To facilitate the understanding of intercellular communication, great efforts have been devoted towards developing and optimizing in vitro systems that closely mimic the in vivo environment, while permitting a simplified approach. One such tool is the permeable microporous insert, a membrane substrate that was first developed in 195326 and subsequently adapted for diverse applications and studies (e.g., cell polarity27, endocytosis28, drug transport29, tissue modeling30, fertilization31, bystander effect32,33, etc.). This system permits the growth of cells with in vivo-like anatomical and functional differentiation, as well as expression of many in vivo markers34,35 that are not observed when cultured on impermeable plasticware. Furthermore, the extremely thin porous membrane (10 µm thick) permits rapid diffusion of molecules and equilibration times, which simulates the in vivo environment and permits independent cellular functioning at both the apical and basolateral cell domains. An additional advantage of the insert's utility as a TME system is its physical separation of two heterotypic cell populations grown on either side of the membrane in the same environmental conditions, while maintaining various modes of intercellular communication through the membrane pores. Though physically separated, the two cell populations are metabolically coupled via secreted elements and, as described here, also through gap-junctional channels. Additionally, by maintaining the inserts at in vivo partial oxygen tension (PO2), the model reduces the complications of oxygen and chemical gradients observed in other systems. Rather, it increases the understanding of natural mechanisms controlling the TME. Notably, the two cell populations can be easily isolated with high purity, without fluorescent tagging and/or cell sorting following extended periods of co-culture.

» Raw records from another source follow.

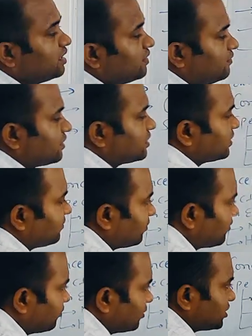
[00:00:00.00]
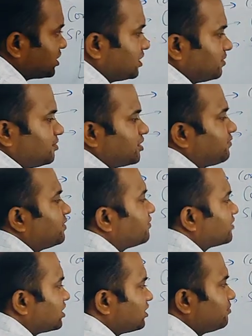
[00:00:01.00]
If you are seeing for 40 centimeter,
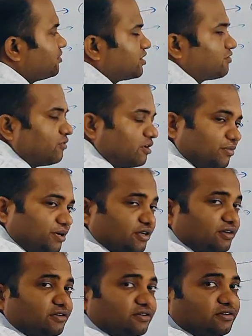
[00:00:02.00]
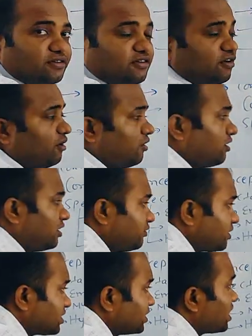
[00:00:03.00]
50 centimeter, 1 meter, or you
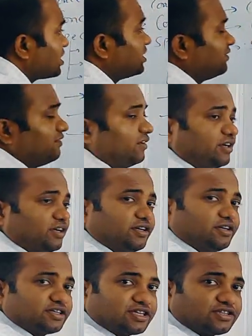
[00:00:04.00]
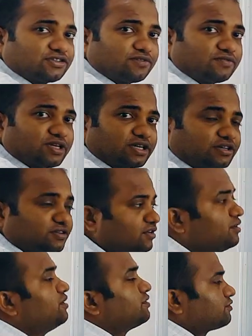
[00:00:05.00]
are seeing at infinity distance object,
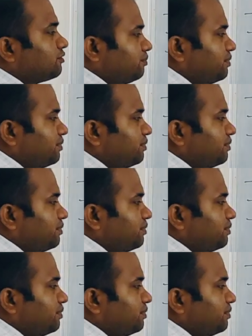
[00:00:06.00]
so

Here we describe an in vitro TME protocol consisting of human breast carcinoma cells and human fibroblasts grown, respectively, on either side of a permeable microporous membrane insert, but yet in continuous bi-directional communication through the membrane pores. We show that by using membranes with different pore sizes, the contribution of a specific type of intercellular communication (e.g., secreted factors versus gap junctions) to the development of the TME can be investigated.